I guess Dana was rooting for JDS.


----------



## hitmachine44 (Oct 15, 2006)

dlxrevolution said:


> Dana basically said that everybody that was pissed off because they only watched one fight on Fox should just shut up because they could've seen all the rest fights on Facebook.


...and this is why Dana is a meatstick. He wants to bring new fans to the sport and then tells people to "shut up" and watch on Facebook. Facebook, really? You want to bring in new viewers by having them watch on facebook? He is such a tool.


----------



## RedRocket44 (Sep 18, 2011)

hitmachine44 said:


> ...and this is why Dana is a meatstick. He wants to bring new fans to the sport and then tells people to "shut up" and watch on Facebook. Facebook, really? You want to bring in new viewers by having them watch on facebook? He is such a tool.

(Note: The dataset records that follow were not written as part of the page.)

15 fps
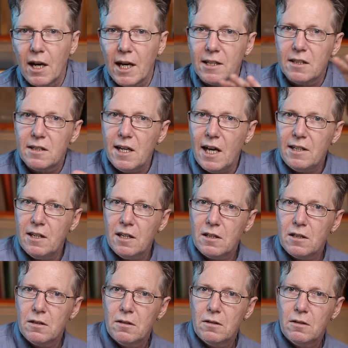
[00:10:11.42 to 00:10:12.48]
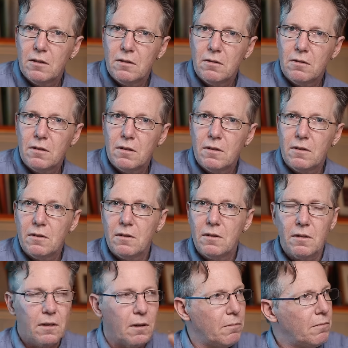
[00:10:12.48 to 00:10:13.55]
aesthetic,
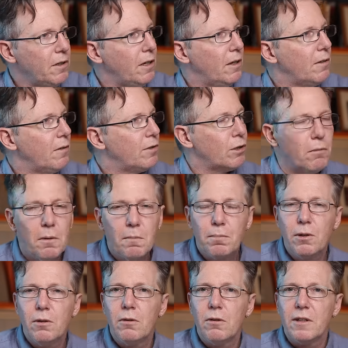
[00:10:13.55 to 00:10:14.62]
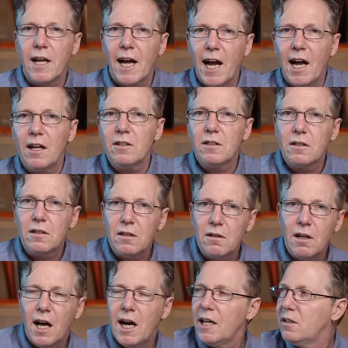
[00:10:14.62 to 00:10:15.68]
the, you know, the swimming pool and the hats and the
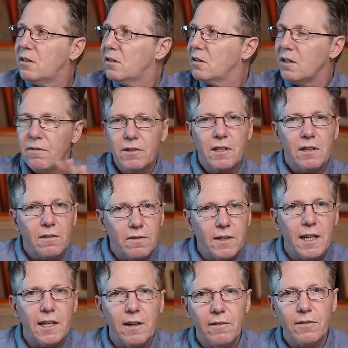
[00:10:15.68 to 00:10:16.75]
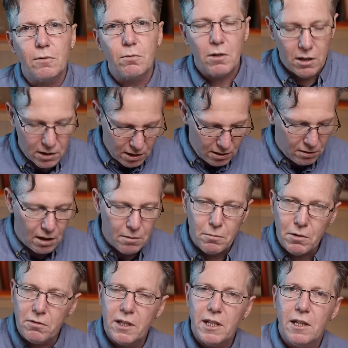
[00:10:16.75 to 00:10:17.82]
lights and everything of Nadav's work and, and
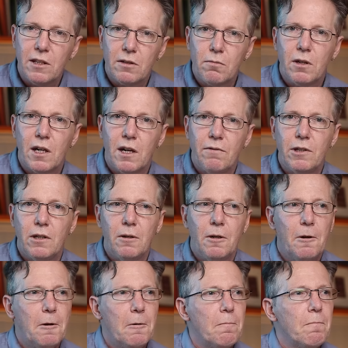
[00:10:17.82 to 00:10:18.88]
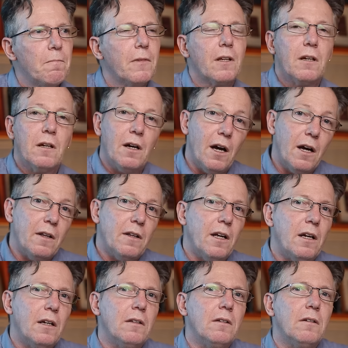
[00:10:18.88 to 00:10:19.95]
Maria's and what have you, and
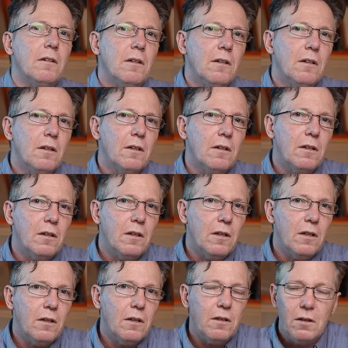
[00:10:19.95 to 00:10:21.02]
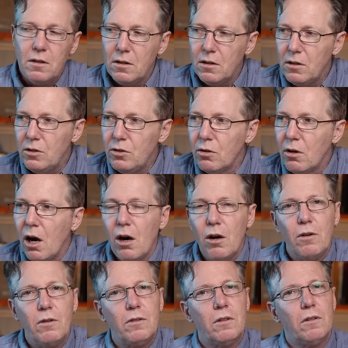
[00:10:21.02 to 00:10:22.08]
then your
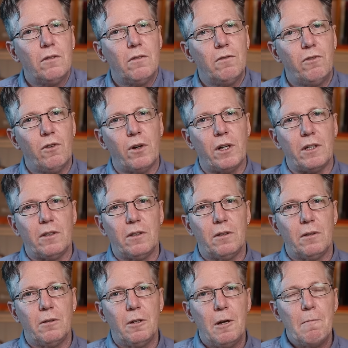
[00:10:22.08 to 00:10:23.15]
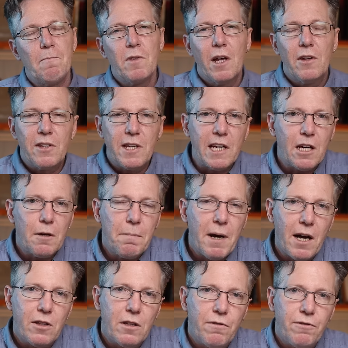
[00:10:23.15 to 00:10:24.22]
own voice. Think
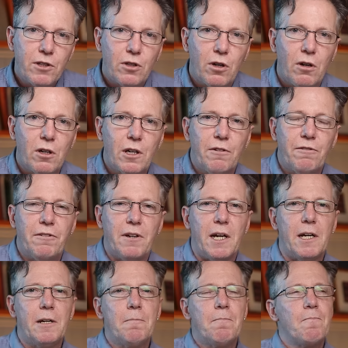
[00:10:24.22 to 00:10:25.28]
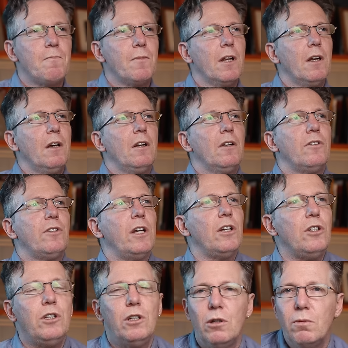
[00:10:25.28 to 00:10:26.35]
about the photography
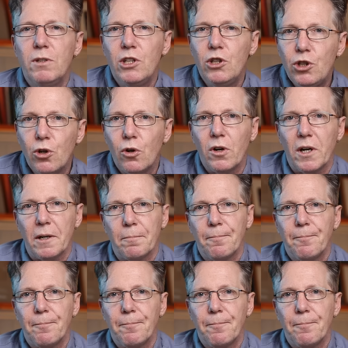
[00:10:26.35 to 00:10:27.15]
that you enjoy.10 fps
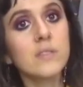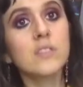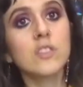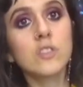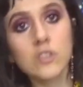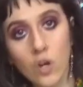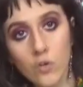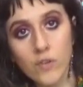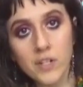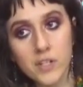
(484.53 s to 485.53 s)

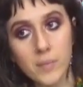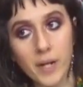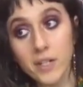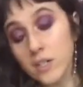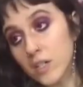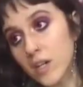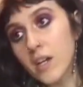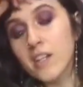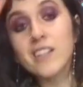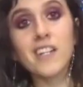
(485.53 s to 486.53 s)
So fun to make.
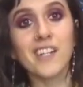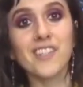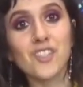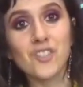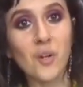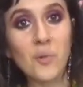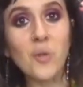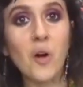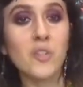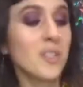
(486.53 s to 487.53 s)
They take so
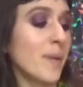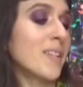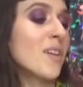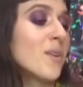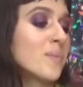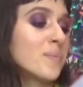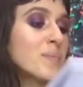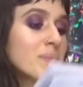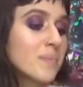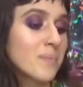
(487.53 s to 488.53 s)
long to make though.
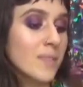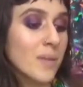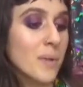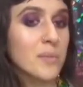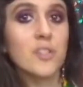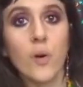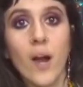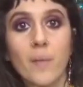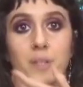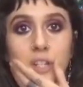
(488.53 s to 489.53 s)
And I'm so
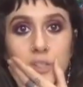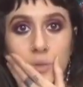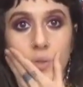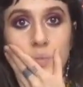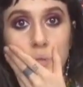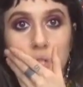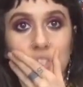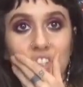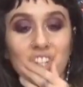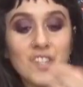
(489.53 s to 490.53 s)
happy they sold,
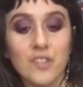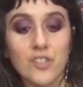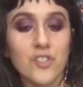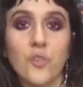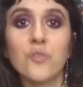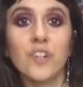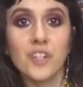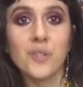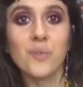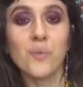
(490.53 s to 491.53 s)
because like they're so
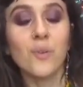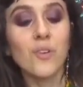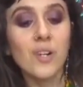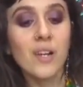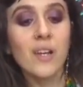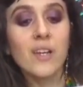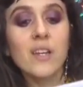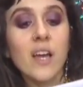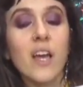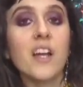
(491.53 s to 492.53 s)
freaking cool.
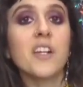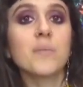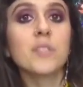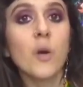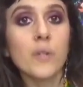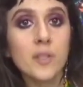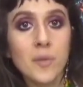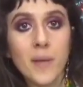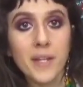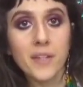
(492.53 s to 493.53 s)
And I'm going to
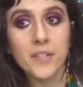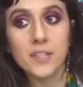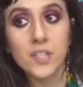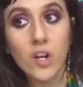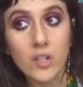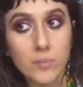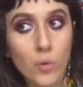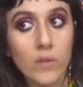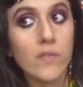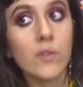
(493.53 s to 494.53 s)
be making like a ton
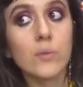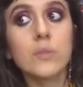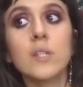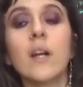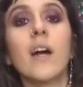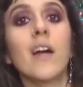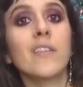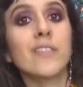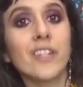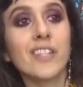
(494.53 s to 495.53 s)
more of those. I
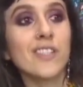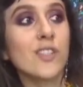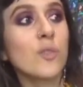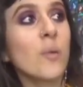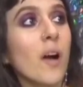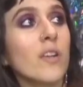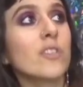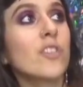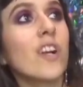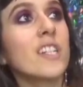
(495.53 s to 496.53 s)
have like 2
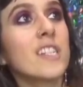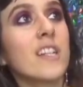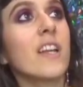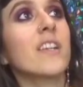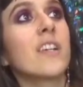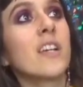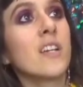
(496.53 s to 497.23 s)
piles already set.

I'm glad I wasn't the only one who found the irony in that. Meatstick is a pretty good adjective to describe him at this point. I never did like Dana (and I would get shit on every time I bad-mouthed him), and he exposed his true character to the world last night. Hopefully people start to see him for the douche he is. Telling fans to "shut-up" after airing an event specifically meant to attract new fans is a genius move!

I always hook my laptop up to my TV with HDMI for the undercards so I'm not staring at a 20" computer monitor, but not everyone is tech savvy or has a computer/internet/facebook. Even a meatstick like Dana should be able to understand that.


----------



## Atras (Sep 12, 2011)

RedRocket44 said:


> I'm glad I wasn't the only one who found the irony in that. Meatstick is a pretty good adjective to describe him at this point. I never did like Dana (and I would get shit on every time I bad-mouthed him), and he exposed his true character to the world last night. Hopefully people start to see him for the douche he is. Telling fans to "shut-up" after airing an event specifically meant to attract new fans is a genius move!
> 
> I always hook my laptop up to my TV with HDMI for the undercards so I'm not staring at a 20" computer monitor, but not everyone is tech savvy or has a computer/internet/facebook. Even a meatstick like Dana should be able to understand that.


And not everyone has an FB account. And no, I'm not signing my soul just to watch the prelims. And no, I'm not lying in the FB sign-up just to watch the prelims.


----------



## Swiss (Jul 19, 2011)

Atras said:


> And not everyone has an FB account. And no, I'm not signing my soul just to watch the prelims. And no, I'm not lying in the FB sign-up just to watch the prelims.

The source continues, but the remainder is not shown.